THE TASK >> If a line of the material holds the string "frames", please copy it.

INPUT DATA >>
● ● ● ● ●
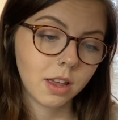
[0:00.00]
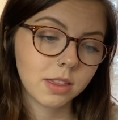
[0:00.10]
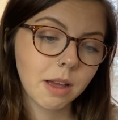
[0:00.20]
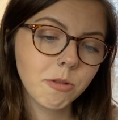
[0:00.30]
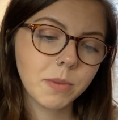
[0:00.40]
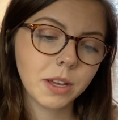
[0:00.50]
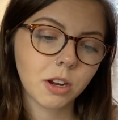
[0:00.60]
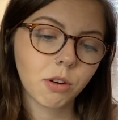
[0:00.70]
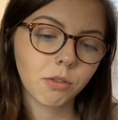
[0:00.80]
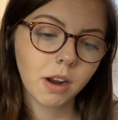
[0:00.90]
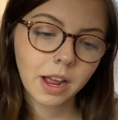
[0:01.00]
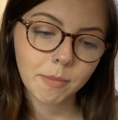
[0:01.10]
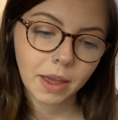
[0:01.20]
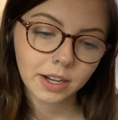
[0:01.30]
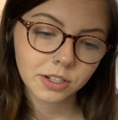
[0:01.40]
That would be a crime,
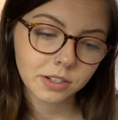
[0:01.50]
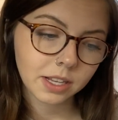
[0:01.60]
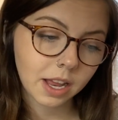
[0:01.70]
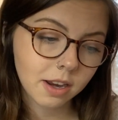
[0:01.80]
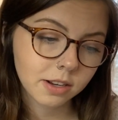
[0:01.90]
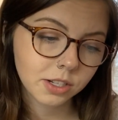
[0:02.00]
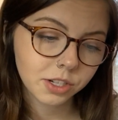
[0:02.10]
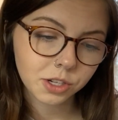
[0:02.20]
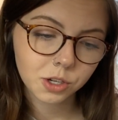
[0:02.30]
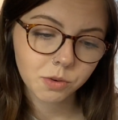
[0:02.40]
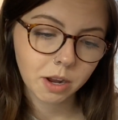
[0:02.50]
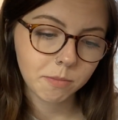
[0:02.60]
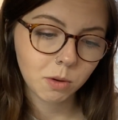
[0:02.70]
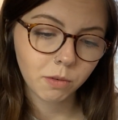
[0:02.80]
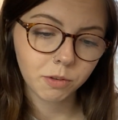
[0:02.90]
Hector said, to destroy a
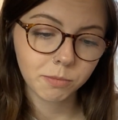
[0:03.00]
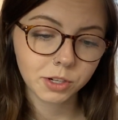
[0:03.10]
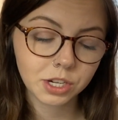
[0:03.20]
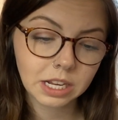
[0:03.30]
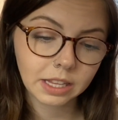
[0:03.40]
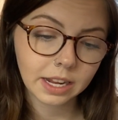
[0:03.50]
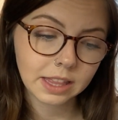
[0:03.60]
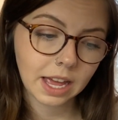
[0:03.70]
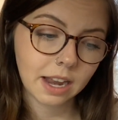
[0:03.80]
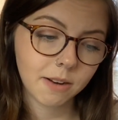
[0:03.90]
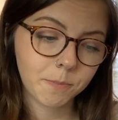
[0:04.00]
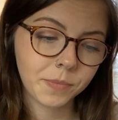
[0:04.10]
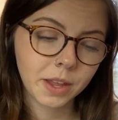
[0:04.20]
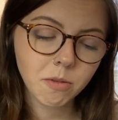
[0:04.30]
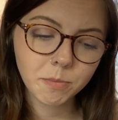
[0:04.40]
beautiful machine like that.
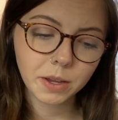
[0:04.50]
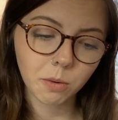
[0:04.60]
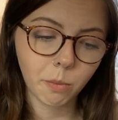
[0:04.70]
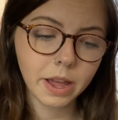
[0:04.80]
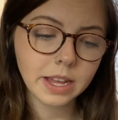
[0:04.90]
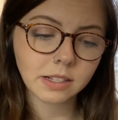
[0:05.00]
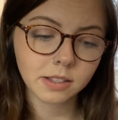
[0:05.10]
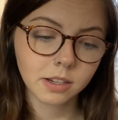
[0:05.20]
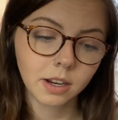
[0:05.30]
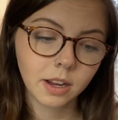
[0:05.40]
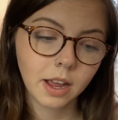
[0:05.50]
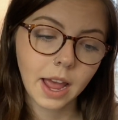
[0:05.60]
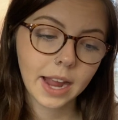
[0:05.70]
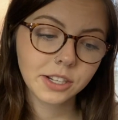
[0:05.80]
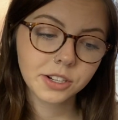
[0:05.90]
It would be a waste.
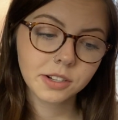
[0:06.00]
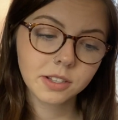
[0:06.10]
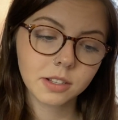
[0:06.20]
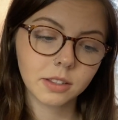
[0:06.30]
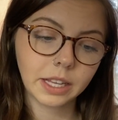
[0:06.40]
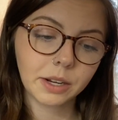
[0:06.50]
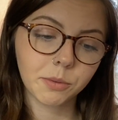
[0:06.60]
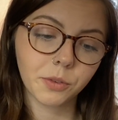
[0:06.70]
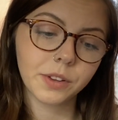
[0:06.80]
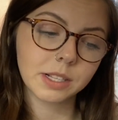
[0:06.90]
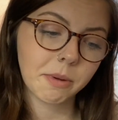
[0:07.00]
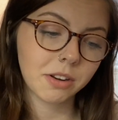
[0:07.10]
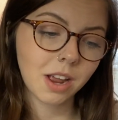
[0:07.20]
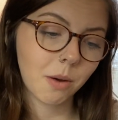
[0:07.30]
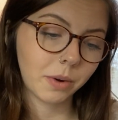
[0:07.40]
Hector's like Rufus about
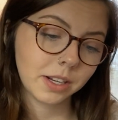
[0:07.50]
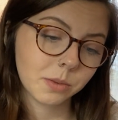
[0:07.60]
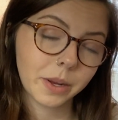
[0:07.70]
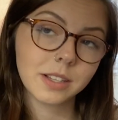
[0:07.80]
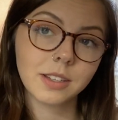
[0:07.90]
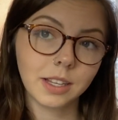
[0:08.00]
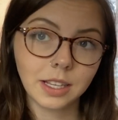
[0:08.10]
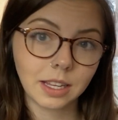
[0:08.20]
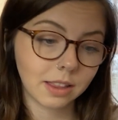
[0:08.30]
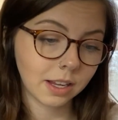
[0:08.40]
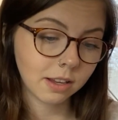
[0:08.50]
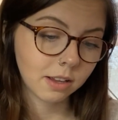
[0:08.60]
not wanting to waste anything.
● ● ● ● ●
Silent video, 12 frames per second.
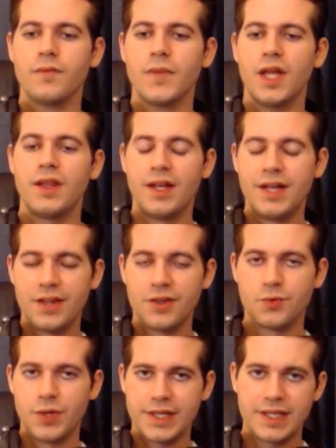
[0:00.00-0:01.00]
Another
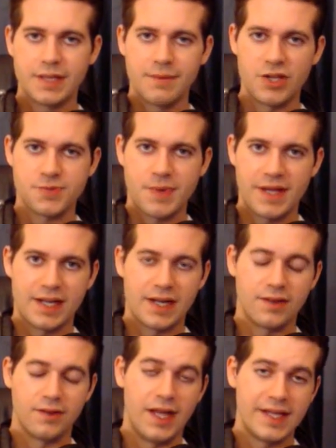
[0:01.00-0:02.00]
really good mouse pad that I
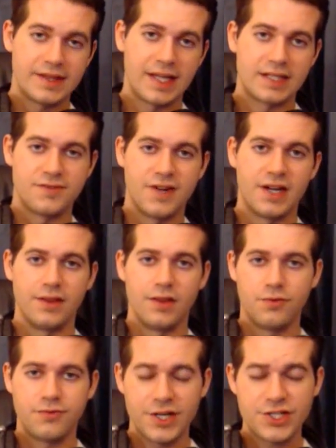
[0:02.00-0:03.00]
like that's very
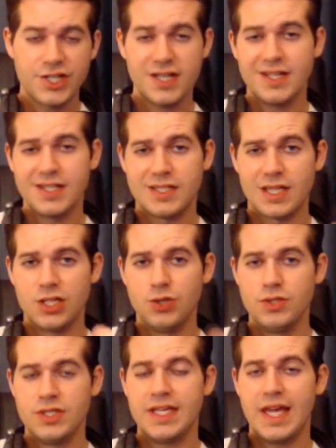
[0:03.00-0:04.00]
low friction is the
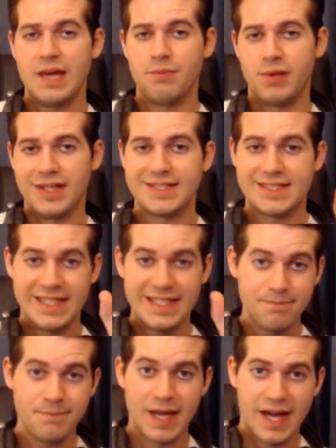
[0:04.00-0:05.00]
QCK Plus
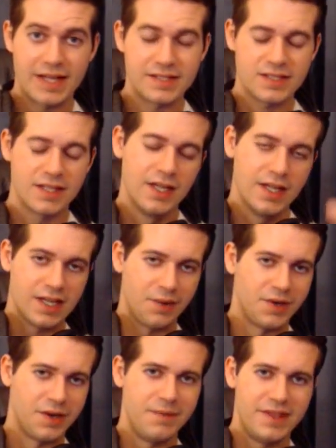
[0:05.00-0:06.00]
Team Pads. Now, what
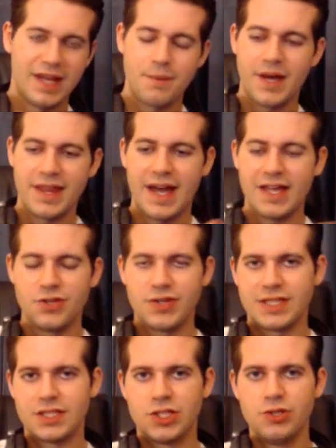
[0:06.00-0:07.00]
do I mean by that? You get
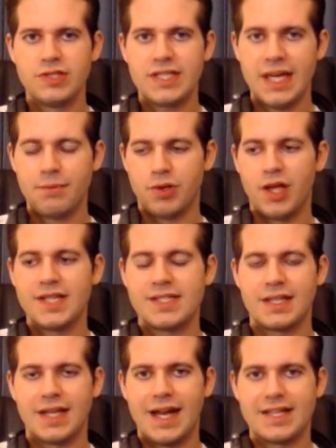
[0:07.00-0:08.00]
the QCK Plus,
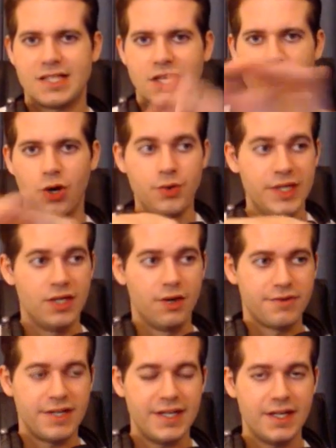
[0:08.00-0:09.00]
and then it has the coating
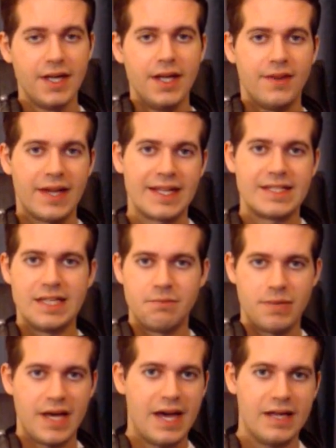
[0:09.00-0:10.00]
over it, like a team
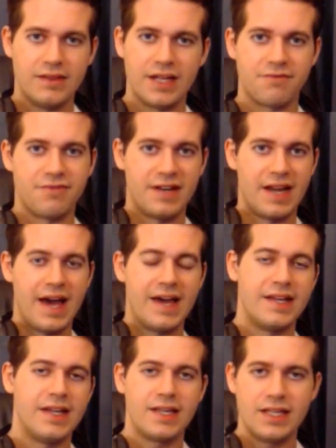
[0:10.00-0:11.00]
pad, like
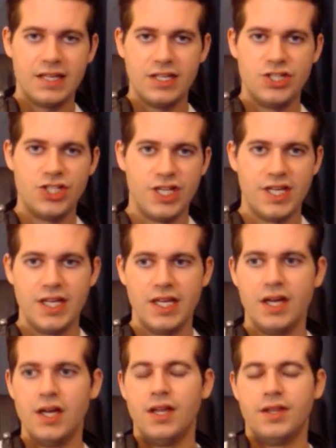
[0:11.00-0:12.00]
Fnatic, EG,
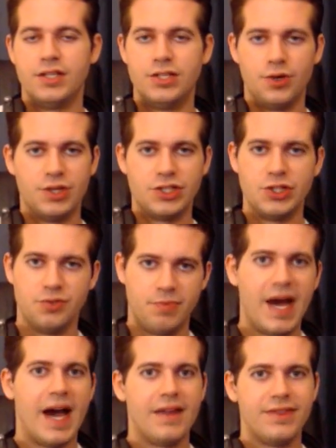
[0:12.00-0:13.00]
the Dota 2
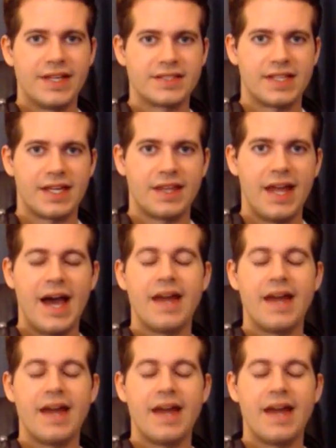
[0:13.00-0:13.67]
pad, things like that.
● ● ● ● ●
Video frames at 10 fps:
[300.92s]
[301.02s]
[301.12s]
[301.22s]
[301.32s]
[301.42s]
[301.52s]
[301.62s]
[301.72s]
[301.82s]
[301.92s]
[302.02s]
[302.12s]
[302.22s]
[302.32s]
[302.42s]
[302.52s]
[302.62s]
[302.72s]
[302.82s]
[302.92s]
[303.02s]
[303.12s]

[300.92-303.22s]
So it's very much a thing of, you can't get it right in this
● ● ● ● ●
SOLUTION TO THIS PROBLEM >>
Silent video, 12 frames per second.
Video frames at 10 fps:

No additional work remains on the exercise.